At the time, I told some of these interviewers that I was tickled to be “on the other side of the counter,” because it was just fun to have people asking questions about me rather than vice versa. (I’ve sometimes imagined a New Yorker cartoon in which Terry Gross is approached at a cocktail party and snaps, “Listen, I’m really not interested in hearing about you! Let’s make it about me for once!”) But as more time goes by, I realize that it was not only fun but also professionally beneficial for me to be interviewed, because it reminded me to be more empathetic of the people I’m interviewing.
Specifically, when I have numerous quotes to gather in a little time, I tend to grow secretly impatient with people who have a lot to say. Though I have enough experience as a journalist to know it really doesn’t help to try to hurry people, I also tend to know before our conversation even begins what it is that I need from them, and it’s tempting to try to race through the discussion to get to the part I’m after.
But then I remember how as I was falling asleep the night before my NPR interview, I was still thinking about what I would say, how to tell my story, the right words for framing certain thoughts.
In short, it was a big deal to me to be interviewed, and I wanted time and space to tell my story clearly.
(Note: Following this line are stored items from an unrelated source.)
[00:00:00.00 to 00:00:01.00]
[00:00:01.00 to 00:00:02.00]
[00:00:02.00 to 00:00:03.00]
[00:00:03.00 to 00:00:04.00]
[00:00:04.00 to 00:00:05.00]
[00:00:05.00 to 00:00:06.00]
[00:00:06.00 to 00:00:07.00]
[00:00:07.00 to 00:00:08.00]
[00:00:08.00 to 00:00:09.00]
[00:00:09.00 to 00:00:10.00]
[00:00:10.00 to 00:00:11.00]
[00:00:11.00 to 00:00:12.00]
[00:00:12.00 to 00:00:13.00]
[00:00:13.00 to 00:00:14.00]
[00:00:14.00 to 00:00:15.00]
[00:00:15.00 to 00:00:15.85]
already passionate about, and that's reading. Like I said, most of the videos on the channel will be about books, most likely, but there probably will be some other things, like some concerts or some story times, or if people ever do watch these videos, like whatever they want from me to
And it helps me to remember that when I call other people for quotes, I myself may know that they are just one of a half-dozen people I need to talk to on the same topic, and all I really need is a sentence or two – but to them, it’s a big deal to be asked to share their thoughts, and they too probably thought long and hard about just what they want to say.
The bottom line is that no matter whether the end result is an article or some entirely different product, empathy almost never hurts, and being an interview subject, even just for a very short phase in my life, helped me to see that. It’s good for me to remember that I’m asking people about issues that are important to them, and they want to be heard.
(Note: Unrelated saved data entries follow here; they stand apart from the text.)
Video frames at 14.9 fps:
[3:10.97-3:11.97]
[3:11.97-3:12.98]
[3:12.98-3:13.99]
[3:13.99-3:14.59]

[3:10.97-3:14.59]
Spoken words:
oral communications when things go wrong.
So now I try to slow down. Even when an interview subject is explaining something to me that I already understand, I let them process it in their own words. Even when they’re straying far from the important part of my question, I let them meander. Every last element of their response may not matter much to me, but it does to them. And the more I can remember that feeling when I had it myself, the more I can ultimately do justice to their perspective. Which is, after all, why I bothered to called them.